Google Launches Gemini 2.0 with Autonomous Tool Linking
Google is embracing “agentic experiences” in the rollout of Gemini 2.0, its new flagship family of generative AI expected to compete with ChatGPT with OpenAI o1, GitHub Copilot, and Amazon Nova.
The tech giant released the first model, Gemini 2.0 Flash, on Dec. 11 for global developers through the Gemini API in Google AI Studio and Vertex AI. Consumers can expect Gemini 2.0 to impact Google Search and AI Overviews, with limited testing beginning next week. A public rollout is set for early 2025.
Through Gemini 2.0, developers can access multimodal input and text output, while early access partners can test text-to-speech and native image generation. The Gemini app will be updated with Gemini 2.0 Flash “soon,” Google said in a press release.
General availability, and additional model sizes such as the base model Gemini 2.0, are expected to follow in January.
What is Gemini 2.0?
Gemini 2.0 is a multimodal generative AI model running on Google’s Trillium hardware.

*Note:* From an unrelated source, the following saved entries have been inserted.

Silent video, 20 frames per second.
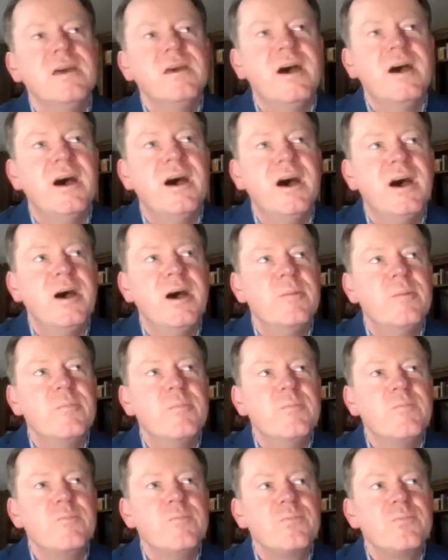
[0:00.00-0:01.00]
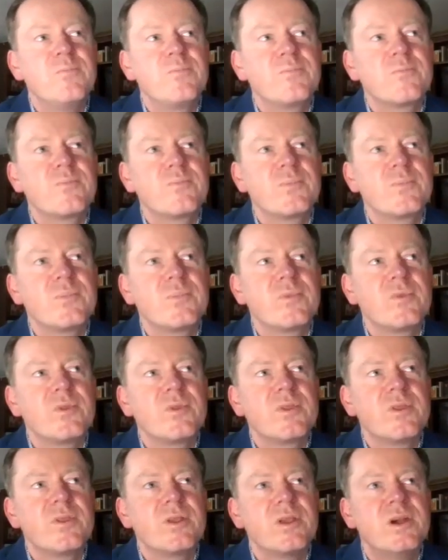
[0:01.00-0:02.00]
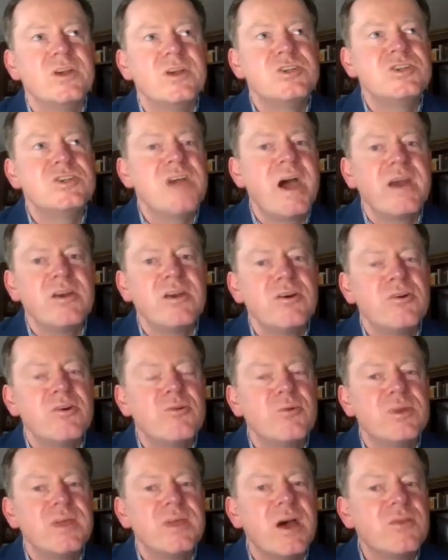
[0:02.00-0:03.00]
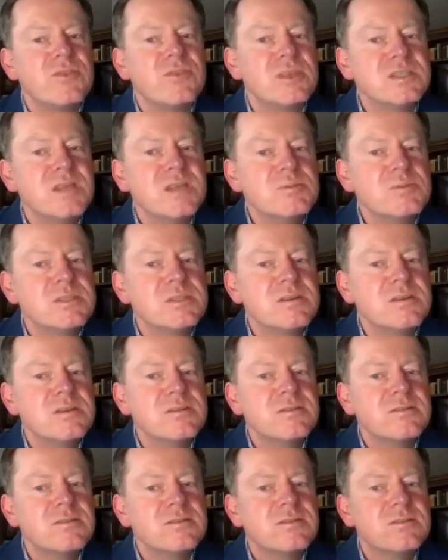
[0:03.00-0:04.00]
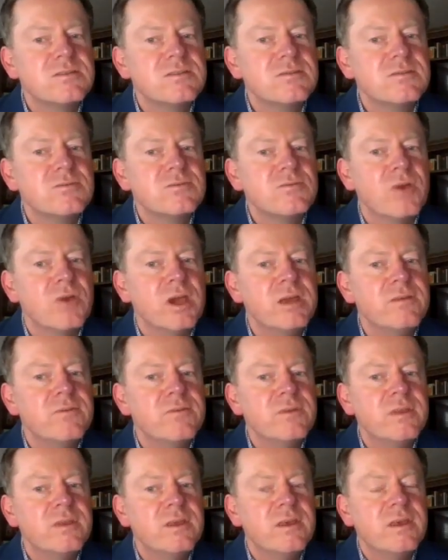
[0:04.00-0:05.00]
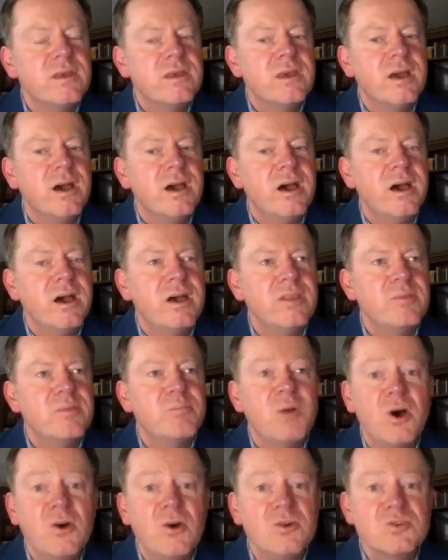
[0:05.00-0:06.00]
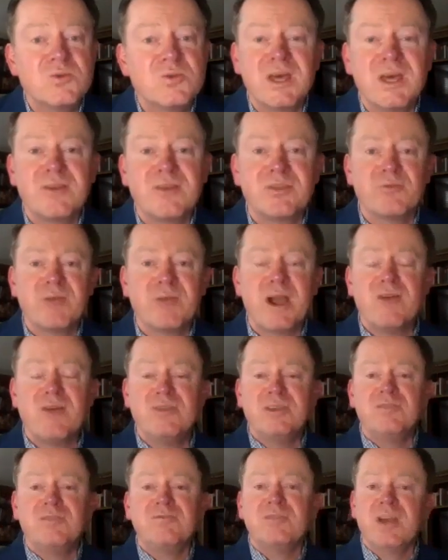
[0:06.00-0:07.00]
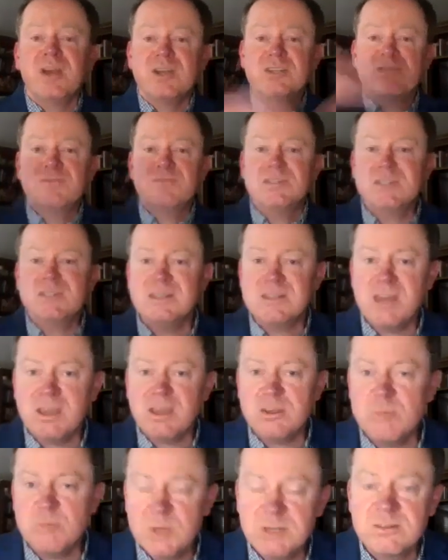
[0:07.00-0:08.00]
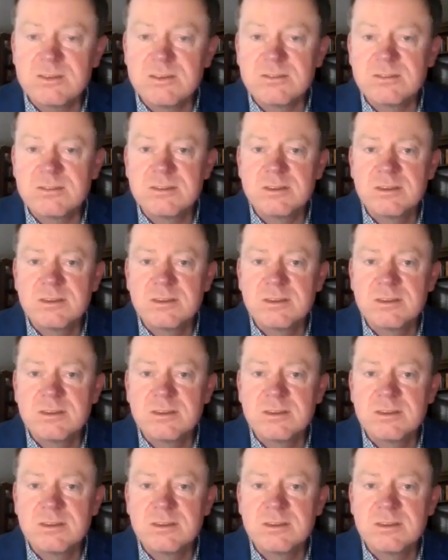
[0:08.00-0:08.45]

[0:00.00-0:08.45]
a shadow without the substance, right? the bones without the rounding flesh of its integuments.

It is designed to make online tasks easier and more intuitive by assisting with summarizing information, performing web searches, and even interacting with tools or apps more naturally.
Google noted that Gemini 2.0 Flash is twice as fast as its predecessor, 1.5 Pro, and it surpasses it in AI performance benchmarks such as MMLU-PRO and LiveCodeBench.
“If Gemini 1.0 was about organizing and understanding information, Gemini 2.0 is about making it much more useful,” Google CEO Sundar Pichai said in a statement.
What sets Gemini 2.0 apart is its agentic capabilities. Pichai described these capabilities as enabling the model to “understand more about the world around you, think multiple steps ahead, and take action on your behalf, with your supervision.”
Google further emphasized that Gemini 2.0 distinguishes itself through:
- The multimodal processing.
- Ability to understand long books or wide swaths of the web.
- Function calling.
- “Native tool use.”
- “Complex instruction following and planning.”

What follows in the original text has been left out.